Philopatry and relatedness

High levels of geographical structure are evident from the mtDNA data (i.e., presence of a single unique haplotype in each colony). This supports female philopatry, one of our initial hypotheses, and corroborates what has been found in this (Park et al. 1998; Rivers et al. 2006) and many other bat species (Petri et al. 1997; Petit and Mayer 1999; Kerth et al. 2000, 2002; Castella et al. 2001; Boston et al. 2012). Philopatric behaviour is common in mammals (Johnson and Gaines 1990) and is likely utilised by M. nattereri for benefits including: knowledge of known suitable roosts, habitat, and food availability (Greenwood 1980). Although recapture rates were low, identity analysis also supports female philopatry, as do the females caught in year 1 assigned to juveniles in year 2. The low number of individuals resampled does not necessarily indicate a low level of philopatry. Rather, it is believed to be a consequence of there being a roost network, with overall philopatry being to the network or local area rather than a specific roosting spot.

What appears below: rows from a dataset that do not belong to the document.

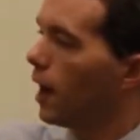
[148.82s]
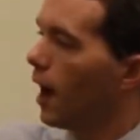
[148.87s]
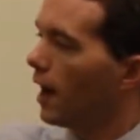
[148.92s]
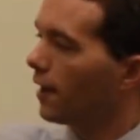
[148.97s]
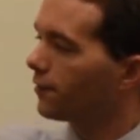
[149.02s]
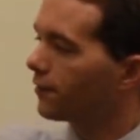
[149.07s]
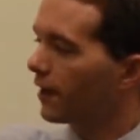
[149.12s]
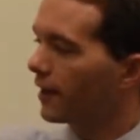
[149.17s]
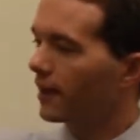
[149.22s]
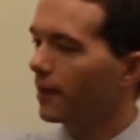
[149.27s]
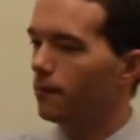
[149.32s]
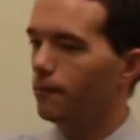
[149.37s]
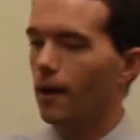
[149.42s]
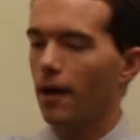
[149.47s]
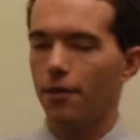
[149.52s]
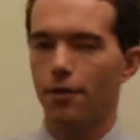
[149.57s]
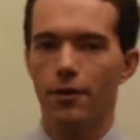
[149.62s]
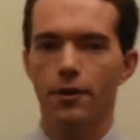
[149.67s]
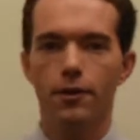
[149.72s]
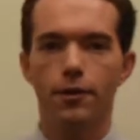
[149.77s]
A second
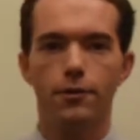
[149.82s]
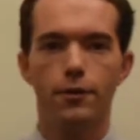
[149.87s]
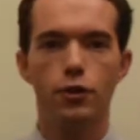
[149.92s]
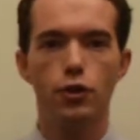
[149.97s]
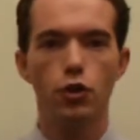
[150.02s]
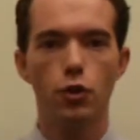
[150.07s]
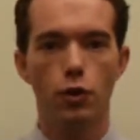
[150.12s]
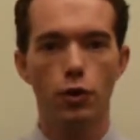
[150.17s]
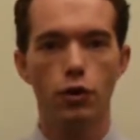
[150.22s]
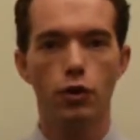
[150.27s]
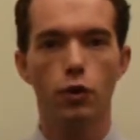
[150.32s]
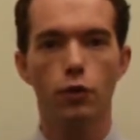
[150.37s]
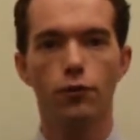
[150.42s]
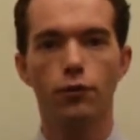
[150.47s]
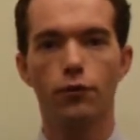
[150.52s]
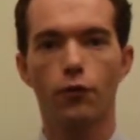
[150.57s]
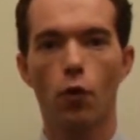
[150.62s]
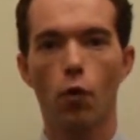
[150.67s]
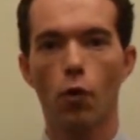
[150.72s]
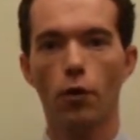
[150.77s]
method that you can use,
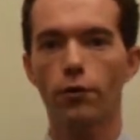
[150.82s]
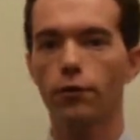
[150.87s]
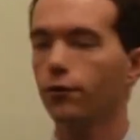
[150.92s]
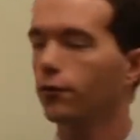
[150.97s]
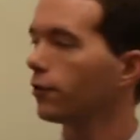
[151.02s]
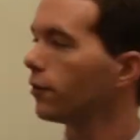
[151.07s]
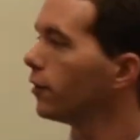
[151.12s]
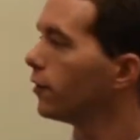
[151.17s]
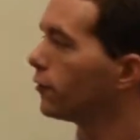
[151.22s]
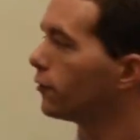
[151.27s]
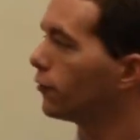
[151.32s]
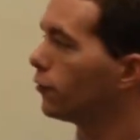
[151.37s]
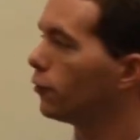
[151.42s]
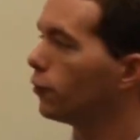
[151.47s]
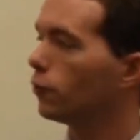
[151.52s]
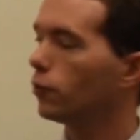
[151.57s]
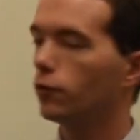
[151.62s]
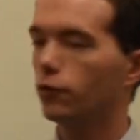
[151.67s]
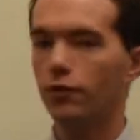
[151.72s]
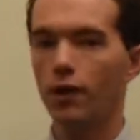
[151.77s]
of course,
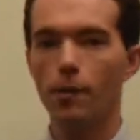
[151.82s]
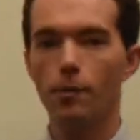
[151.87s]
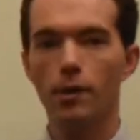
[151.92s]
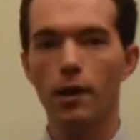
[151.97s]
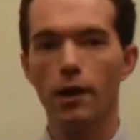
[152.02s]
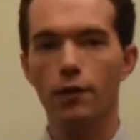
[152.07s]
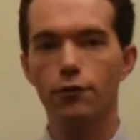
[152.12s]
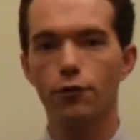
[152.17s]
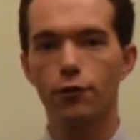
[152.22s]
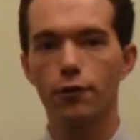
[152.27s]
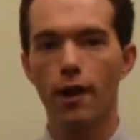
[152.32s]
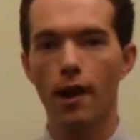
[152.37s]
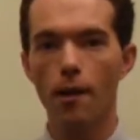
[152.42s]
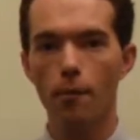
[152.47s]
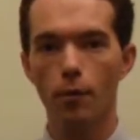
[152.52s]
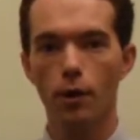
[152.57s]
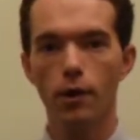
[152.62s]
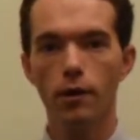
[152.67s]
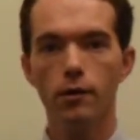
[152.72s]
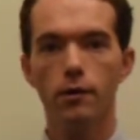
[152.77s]
to stabilize your
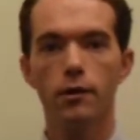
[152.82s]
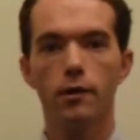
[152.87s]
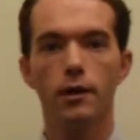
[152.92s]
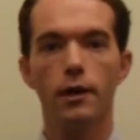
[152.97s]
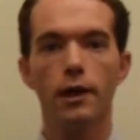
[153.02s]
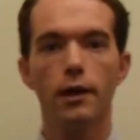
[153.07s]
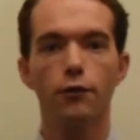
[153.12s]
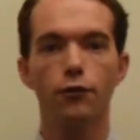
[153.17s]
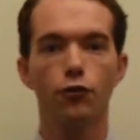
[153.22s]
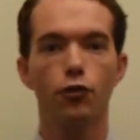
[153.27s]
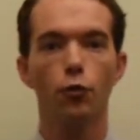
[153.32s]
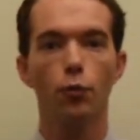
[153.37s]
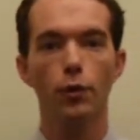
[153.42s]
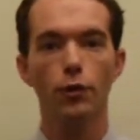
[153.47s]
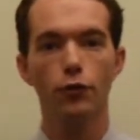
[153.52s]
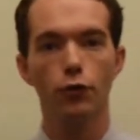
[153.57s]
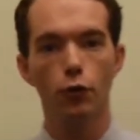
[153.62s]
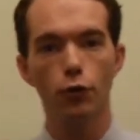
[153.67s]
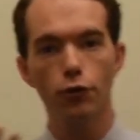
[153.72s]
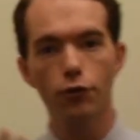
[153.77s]
camera is to
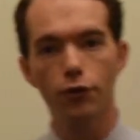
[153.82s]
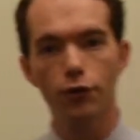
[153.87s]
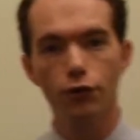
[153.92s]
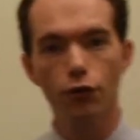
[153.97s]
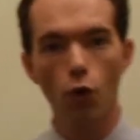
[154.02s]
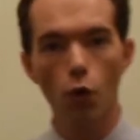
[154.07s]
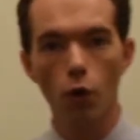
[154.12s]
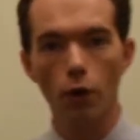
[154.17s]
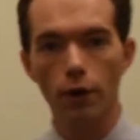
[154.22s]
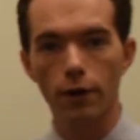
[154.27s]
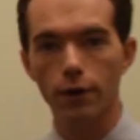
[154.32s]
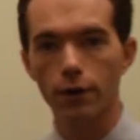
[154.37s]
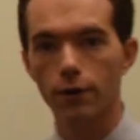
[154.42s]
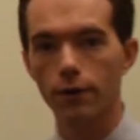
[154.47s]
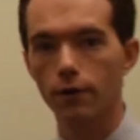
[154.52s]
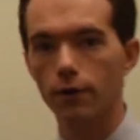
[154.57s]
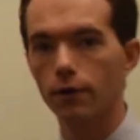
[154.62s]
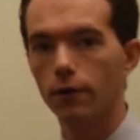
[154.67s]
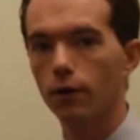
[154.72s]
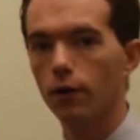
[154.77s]
reduce the torque.
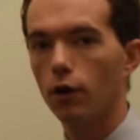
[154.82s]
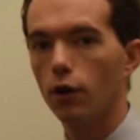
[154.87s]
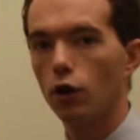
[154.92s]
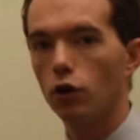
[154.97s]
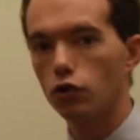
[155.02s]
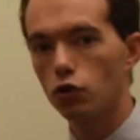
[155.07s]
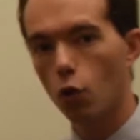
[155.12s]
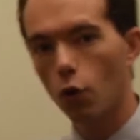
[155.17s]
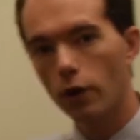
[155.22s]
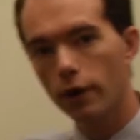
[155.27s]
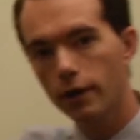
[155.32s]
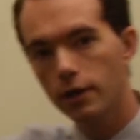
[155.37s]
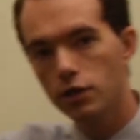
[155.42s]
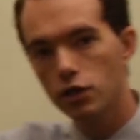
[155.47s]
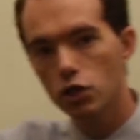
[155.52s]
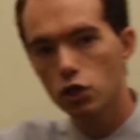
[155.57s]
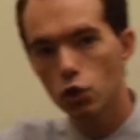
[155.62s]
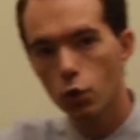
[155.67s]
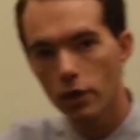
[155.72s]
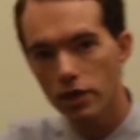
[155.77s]
Torque is
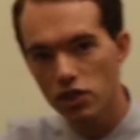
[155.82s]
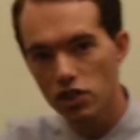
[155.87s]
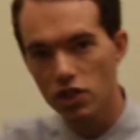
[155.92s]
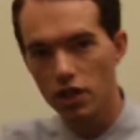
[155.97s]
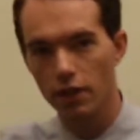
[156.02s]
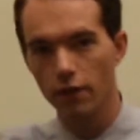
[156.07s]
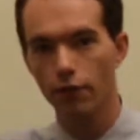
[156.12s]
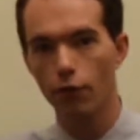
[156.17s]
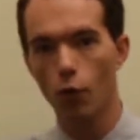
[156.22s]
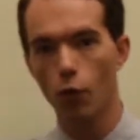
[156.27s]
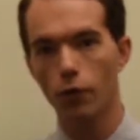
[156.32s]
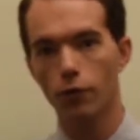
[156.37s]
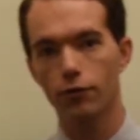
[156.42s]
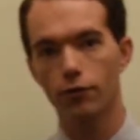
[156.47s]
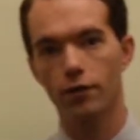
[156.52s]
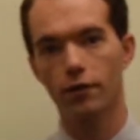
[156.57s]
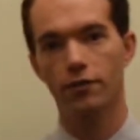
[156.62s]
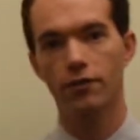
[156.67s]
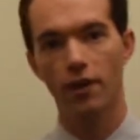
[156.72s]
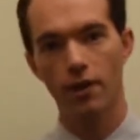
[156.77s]
the twisting
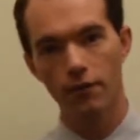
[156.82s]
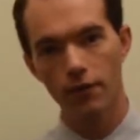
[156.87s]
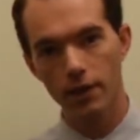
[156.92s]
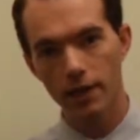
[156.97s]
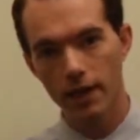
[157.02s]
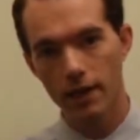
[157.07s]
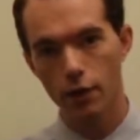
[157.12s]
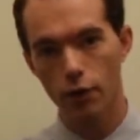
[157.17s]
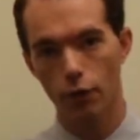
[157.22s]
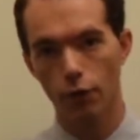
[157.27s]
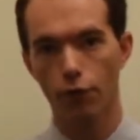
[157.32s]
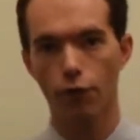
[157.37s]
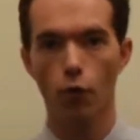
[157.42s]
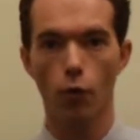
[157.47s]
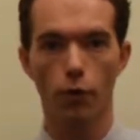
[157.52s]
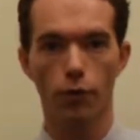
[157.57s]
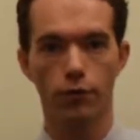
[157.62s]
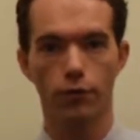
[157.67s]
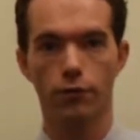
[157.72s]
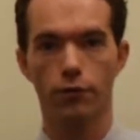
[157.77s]
force instead of a linear
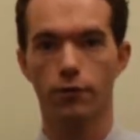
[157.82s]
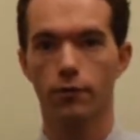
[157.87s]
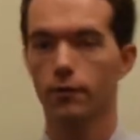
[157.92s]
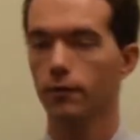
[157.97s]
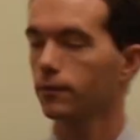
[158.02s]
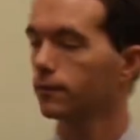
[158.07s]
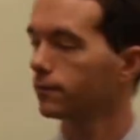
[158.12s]
force.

Overall levels of relatedness in maternity sites were consistently low. This is similar to findings in other bat species; e.g., the brown long-eared bat (Plecotus auritus; Burland and Worthington Wilmer 2001) and N. leisleri (Boston et al. 2012), though high relatedness within colonies has been displayed in M. bechsteinii (Kerth et al. 2000). The underlying reason for group formation, therefore, is believed to be due to the benefits derived through mutualism or reciprocity, such as thermoregulation, information transfer and group rearing (as reviewed in Clutton-Brock 2009). This is consistent with findings of Wilkinson (1984, 1988), wherein familiarity, rather than relatedness to an individual, is the primary promoter of mutualism and reciprocity. Lower relatedness within juveniles suggests that males born in this roost or nearby do not father offspring with females in the same colony or area, and supports the lack of significant male assignment in supporting male biased dispersal. The low differentiation, therefore, must be caused by high male gene-flow, with the significant difference from zero due to the fact that high gene flow cannot completely counteract high female philopatry (Kerth et al. 2002; Rivers et al. 2005).

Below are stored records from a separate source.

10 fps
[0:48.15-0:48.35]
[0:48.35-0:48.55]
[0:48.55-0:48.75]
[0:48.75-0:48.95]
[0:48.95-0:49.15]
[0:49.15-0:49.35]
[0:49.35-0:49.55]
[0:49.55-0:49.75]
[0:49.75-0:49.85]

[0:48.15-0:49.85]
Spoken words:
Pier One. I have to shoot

Though overall relatedness is low, the fact that pairwise relatedness estimators showed that most individuals had several individuals at grandparent or half-sibling level of relatedness shows that the roost contains maternal lineages and multiple generations and/or maternal-siblings. This is supported by the large number of clusters being suggested based on Bayesian assignment and supports our initial hypotheses of both female philopatry and within-roost maternal lineages.

Conclusions

The evidence indicates that maternity colonies do not represent a true Mendelian population, but a grouping of mostly unrelated, female individuals and their offspring. Colonies are believed to be made up of a number of different roosts, between which individuals or groups of individuals may cycle. Therefore, group stability is thought to be due to the mutual and reciprocal benefits of group living, and the additional benefits of philopatry. Male dispersal is likely a necessary compromise, allowing for all the benefits of philopatry, yet escaping the problems associated with it, such as inbreeding, drift, and the consequent loss of diversity (and therefore population/species health and adaptability).